• TASK GOAL: Output only the lines below from the one holding "(1.18 s to 2.35 s)" down to the one holding "Lip reading: And then second, then", both end lines included and every picture dropped.

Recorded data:
[Start of section]

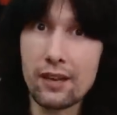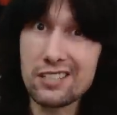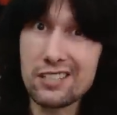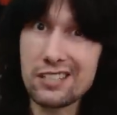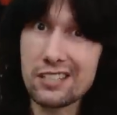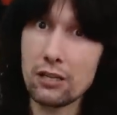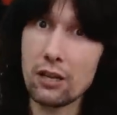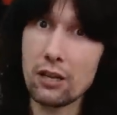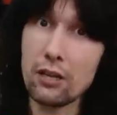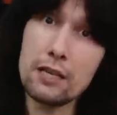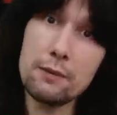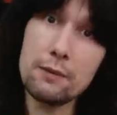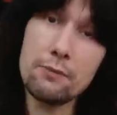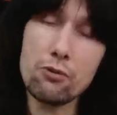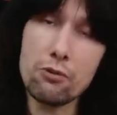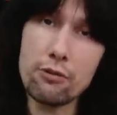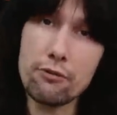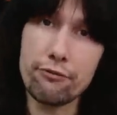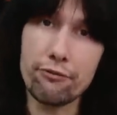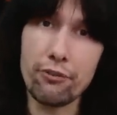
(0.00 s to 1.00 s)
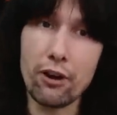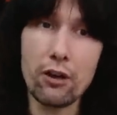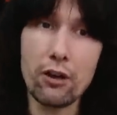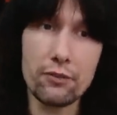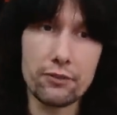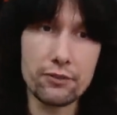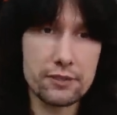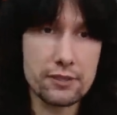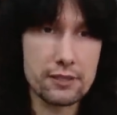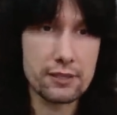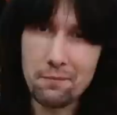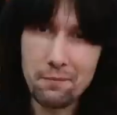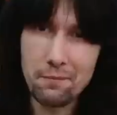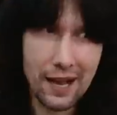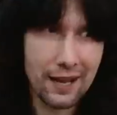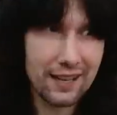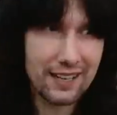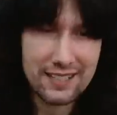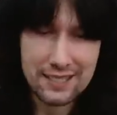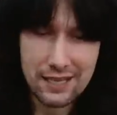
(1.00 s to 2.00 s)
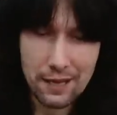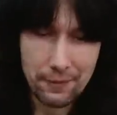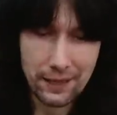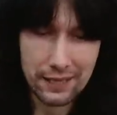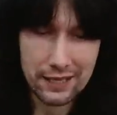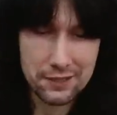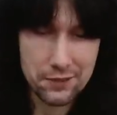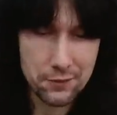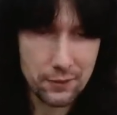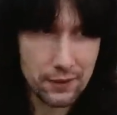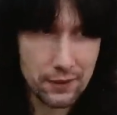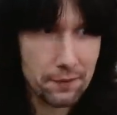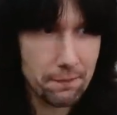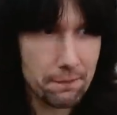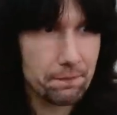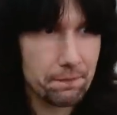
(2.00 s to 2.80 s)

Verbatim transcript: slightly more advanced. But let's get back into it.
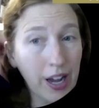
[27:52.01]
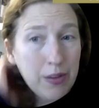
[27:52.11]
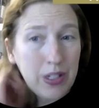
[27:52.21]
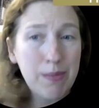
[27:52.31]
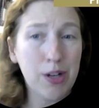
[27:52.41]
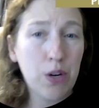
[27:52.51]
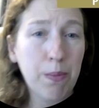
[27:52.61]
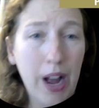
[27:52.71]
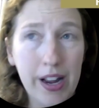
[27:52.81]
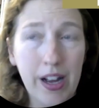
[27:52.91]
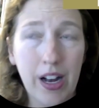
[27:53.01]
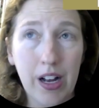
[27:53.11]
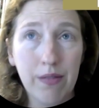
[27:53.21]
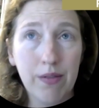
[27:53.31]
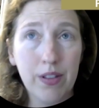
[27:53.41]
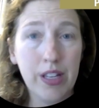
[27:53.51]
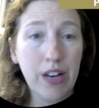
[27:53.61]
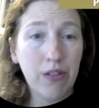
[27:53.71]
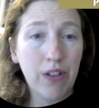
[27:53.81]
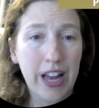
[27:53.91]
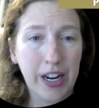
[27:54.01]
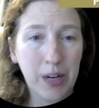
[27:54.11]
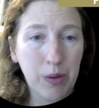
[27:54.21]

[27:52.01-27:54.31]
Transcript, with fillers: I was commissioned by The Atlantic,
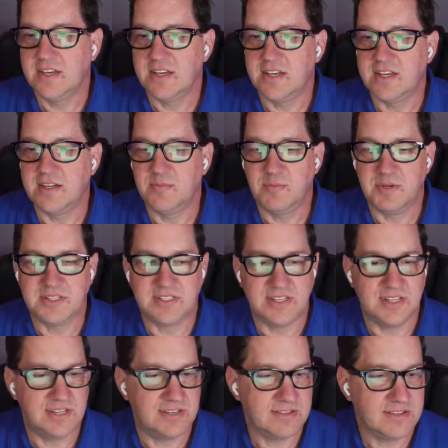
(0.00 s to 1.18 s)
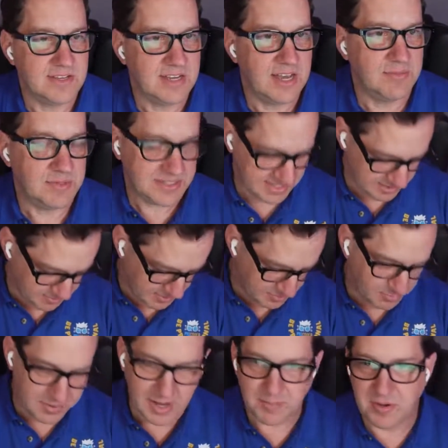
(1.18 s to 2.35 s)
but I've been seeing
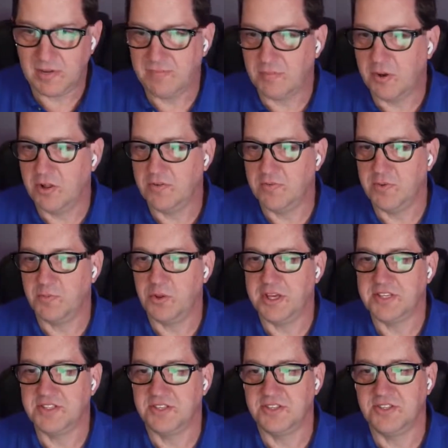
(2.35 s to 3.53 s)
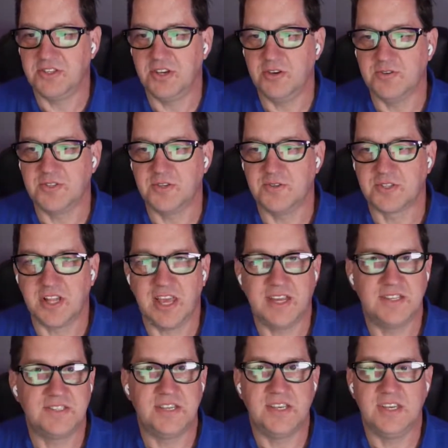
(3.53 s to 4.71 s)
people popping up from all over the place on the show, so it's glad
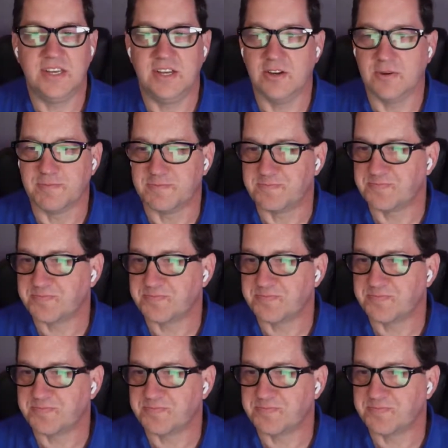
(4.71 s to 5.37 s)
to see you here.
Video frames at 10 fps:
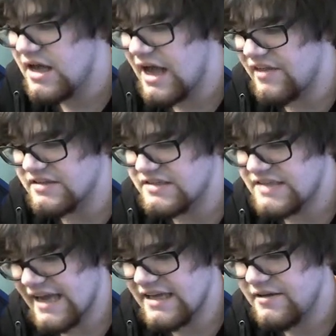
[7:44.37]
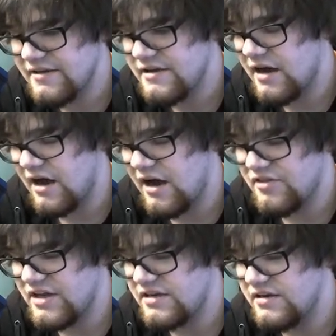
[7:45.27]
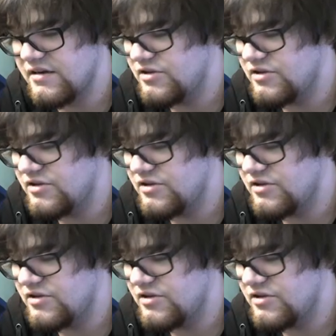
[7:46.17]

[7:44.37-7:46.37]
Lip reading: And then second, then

[End of section]
[Start of section]

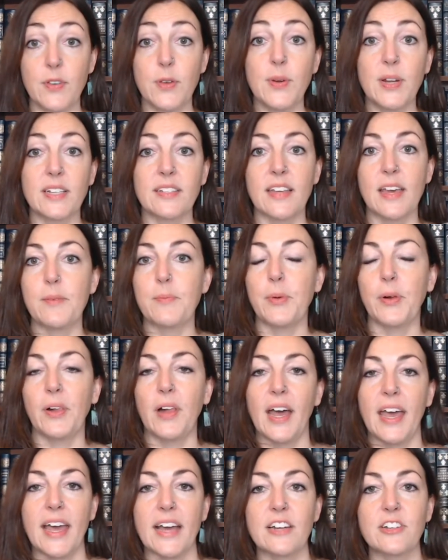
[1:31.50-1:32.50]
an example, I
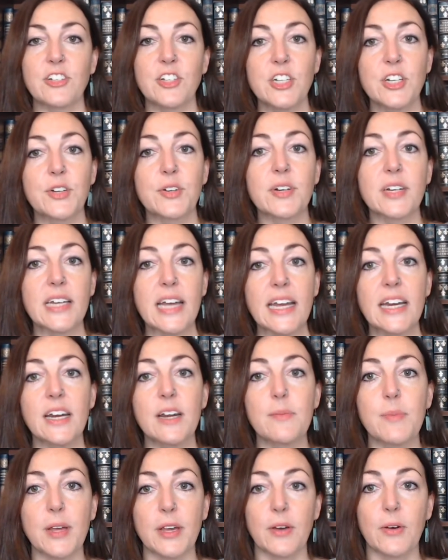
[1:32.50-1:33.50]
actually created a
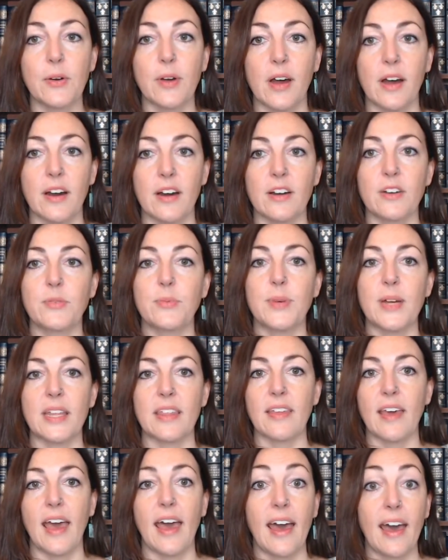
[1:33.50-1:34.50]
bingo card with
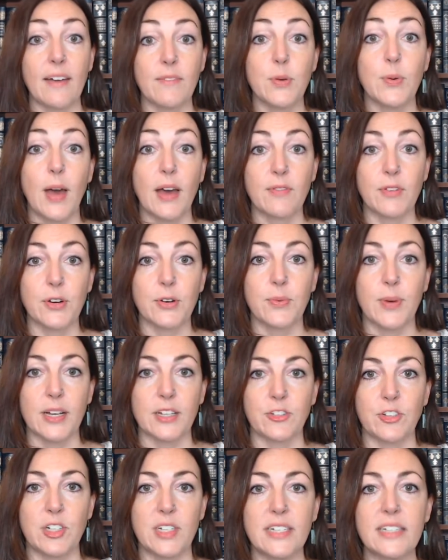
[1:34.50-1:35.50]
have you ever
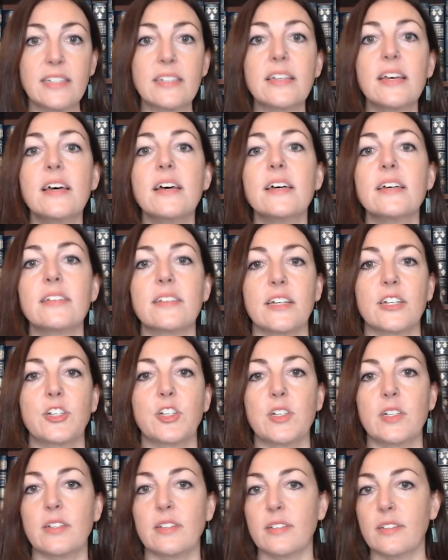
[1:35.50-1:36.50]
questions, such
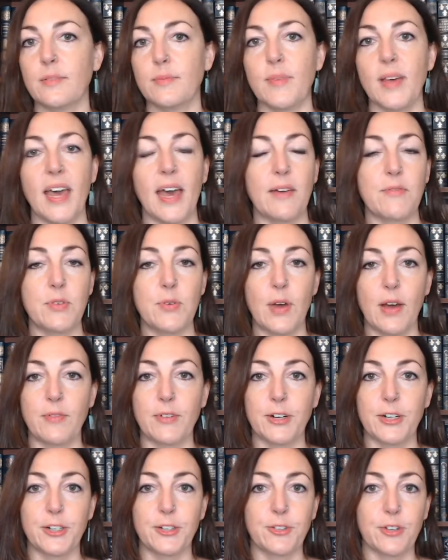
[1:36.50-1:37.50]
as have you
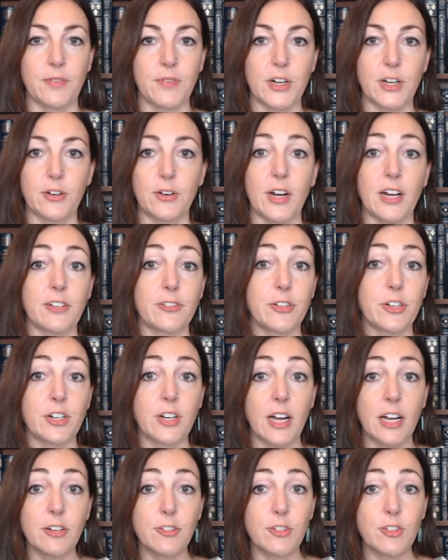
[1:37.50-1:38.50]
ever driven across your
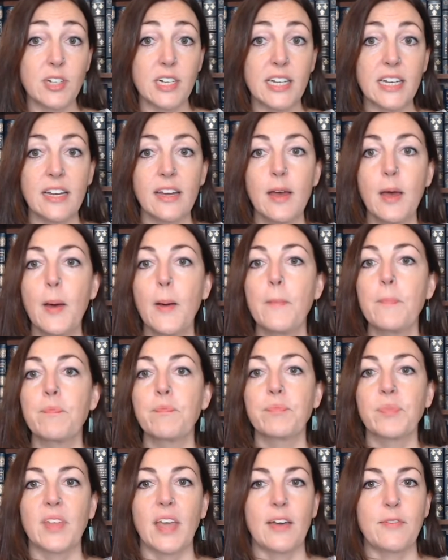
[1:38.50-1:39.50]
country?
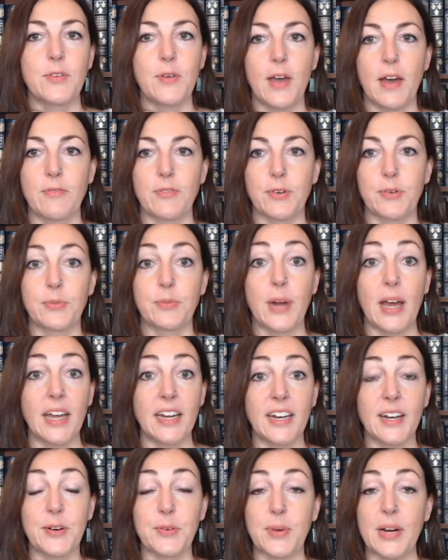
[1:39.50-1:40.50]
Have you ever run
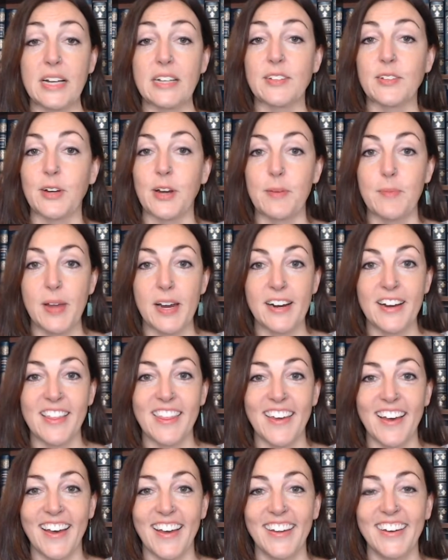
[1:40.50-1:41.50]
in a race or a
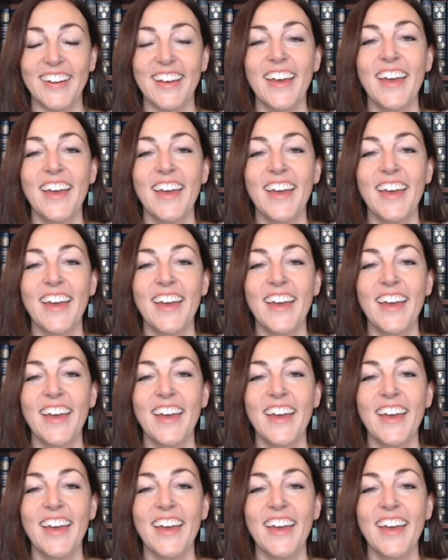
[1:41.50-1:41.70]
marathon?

[End of section]

• EXERCISE OUTPUT:
(1.18 s to 2.35 s)
but I've been seeing
(2.35 s to 3.53 s)
(3.53 s to 4.71 s)
people popping up from all over the place on the show, so it's glad
(4.71 s to 5.37 s)
to see you here.
Video frames at 10 fps:
[7:44.37]
[7:45.27]
[7:46.17]

[7:44.37-7:46.37]
Lip reading: And then second, then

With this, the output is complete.